(Bloomberg) -- Hungarian Prime Minister Viktor Orban nominated his longtime finance minister Mihaly Varga to helm the central bank, with investors on alert for the potential loosening of monetary policy to boost the economy.
The premier lauded the soft-spoken, bespectacled 59-year old as the “most predictable and level-headed person.” But Varga will have to prove his independence as the government prepares to stimulate the economy ahead of the 2026 general elections. He will take over the National Bank of Hungary from March.
The forint gained 0.3% against the euro after the announcement, rebounding from a two-year low a day earlier. The change comes at a time when the economy is in a recession and doubts grow about how Orban will manage stimulus steps without crashing the cash-strapped budget. His ruling party trails a new opposition group in most polls.
“I can safely say that Mihaly Varga is Hungary’s most experienced economic policymaker and economist,” the prime minister said on state radio on Friday. Varga will succeed Governor Gyorgy Matolcsy, who has frequently criticized economic policy during his second and final term.
The measured Varga has been hard to parse for investors. He’s been a supporter of fiscal conservatism in successive Orban governments that have increasingly embraced freewheeling spending, especially after the Covid-19 pandemic. His influence waned as that of Economy Minister Marton Nagy, who’s backed heavy intervention in the economy and looser monetary policy, has surged.
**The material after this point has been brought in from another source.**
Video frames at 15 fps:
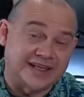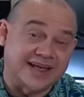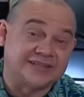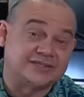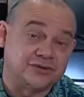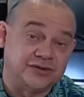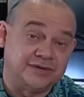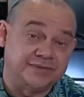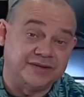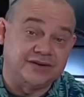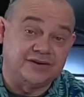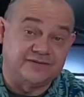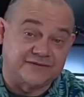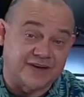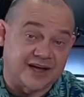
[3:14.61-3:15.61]
That's going to be
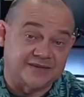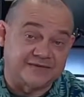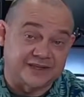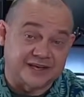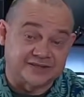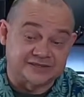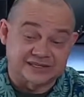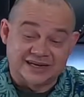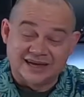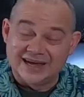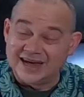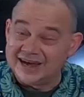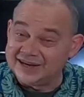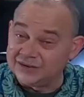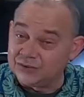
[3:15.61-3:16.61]
your 5,000. I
The main question for markets is whether Varga as central bank governor will resist potential government pressure that may risk fueling inflation or destabilizing the currency.
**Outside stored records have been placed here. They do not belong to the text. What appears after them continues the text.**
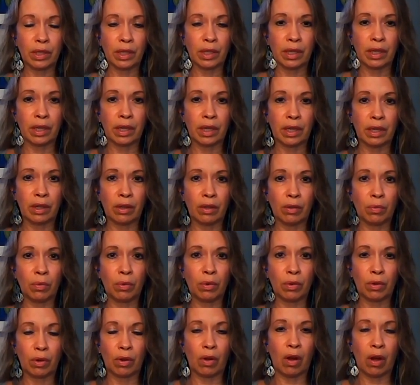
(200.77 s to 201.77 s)
and the
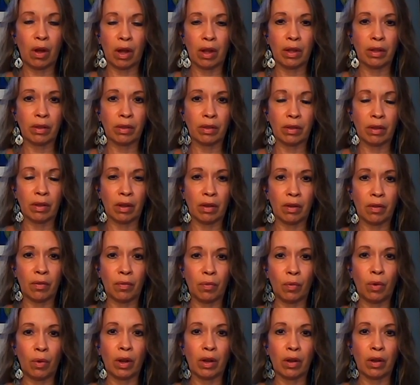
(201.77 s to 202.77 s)
root cause of
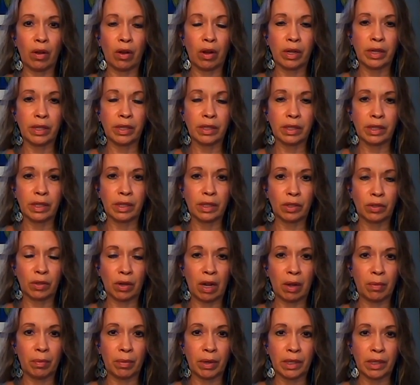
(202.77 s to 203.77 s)
what caused the
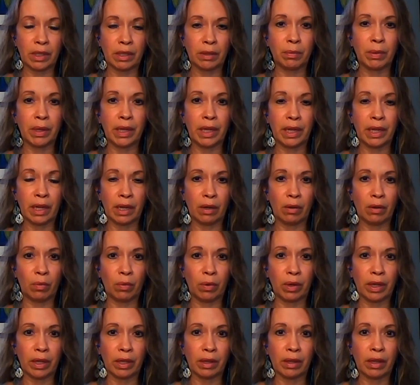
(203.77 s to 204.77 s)
trauma to begin
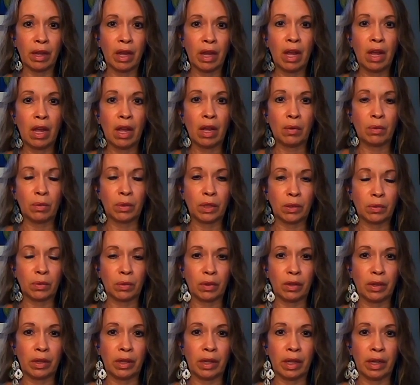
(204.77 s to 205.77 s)
with, which
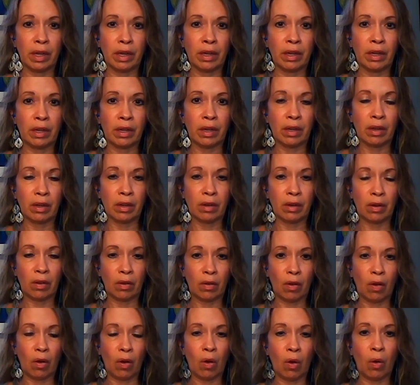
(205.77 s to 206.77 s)
will then
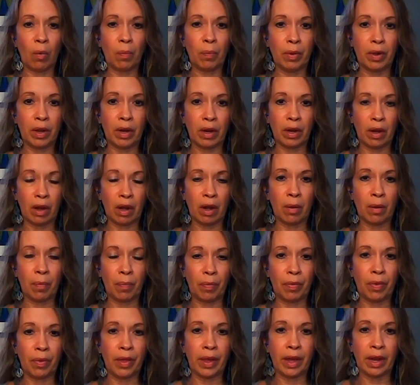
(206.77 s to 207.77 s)
open up
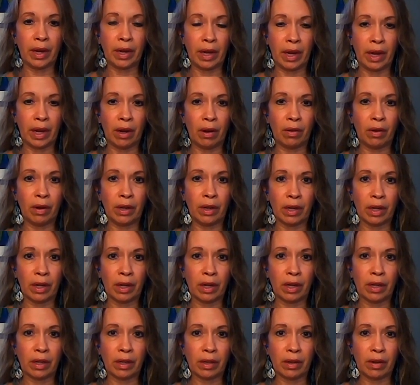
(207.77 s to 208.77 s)
that
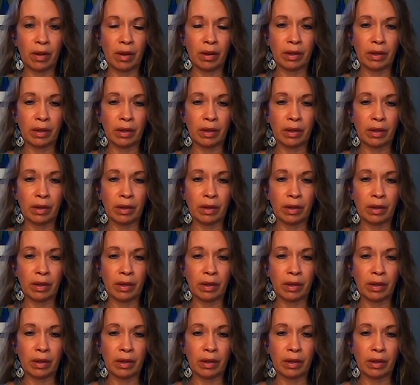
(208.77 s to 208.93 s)
area.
“Varga’s career so far would indicate a prudent and cautious approach to central bank policy,” despite concerns that political loyalties may get in the way, said Zoltan Torok, head of research at Raiffeisen Bank in Budapest. “My expectation is that as central bank governor, Varga will subordinate political loyalty to professional considerations.”
Loyalty Test
Varga may soon find himself in the cross-hairs of the government that he’s loyally served.
The forint’s weakness has forced the central bank to halt monetary easing in recent months despite the ongoing recession and headline price-growth near the bank’s 3% target. At 6.5%, the key rate is tied with Romania for the highest level in the European Union.
In a HirTV interview on Monday, Nagy said the benchmark interest rate can “hopefully” be lowered as it’s currently running more than 3 percentage points above inflation, which he said was “not justifiable.” Nagy’s influence over economic policy may grow as Orban has earlier indicated he’d inherit Varga’s finance ministry, though the prime minister didn’t confirm that in his latest statement.
On Friday, Nagy, who has been locked in a standoff with the central bank over monetary policy for years, said Varga would be an ally in kickstarting the economy while maintaining financial stability, Index news website reported.
“Markets will be looking for any kind of comment from him on monetary policy,” Peter Virovacz, an economist at ING Bank in Hungary, said of Varga. “He will probably say all the right things, from inflation stability, which is the primary objective, to exchange rate stability, which is also important.”
Orban’s government has been looking for a more pliant central bank to help it foster growth with looser monetary policy. Matolcsy, whom Orban previously called his right hand man on economy policy, has over time become one of the fiercest critics of fiscal profligacy.
Matolcsy had blamed a loose budget policy, including record election spending two years ago, for almost causing a currency crisis in 2022 and for fueling inflation to the highest level in the EU in its aftermath.
Addressing investor concerns, Cabinet Minister Gergely Gulyas told reporters Thursday that the government will continue to guarantee the independence of the next central bank governor.
“Hungary’s post-pandemic fiscal track record doesn’t inspire confidence in Minister Varga’s ability to resist political pressures,” said Viktor Szabo, an emerging-market fund manager at Abrdn Plc in London. “This is unlikely to change” at the central bank.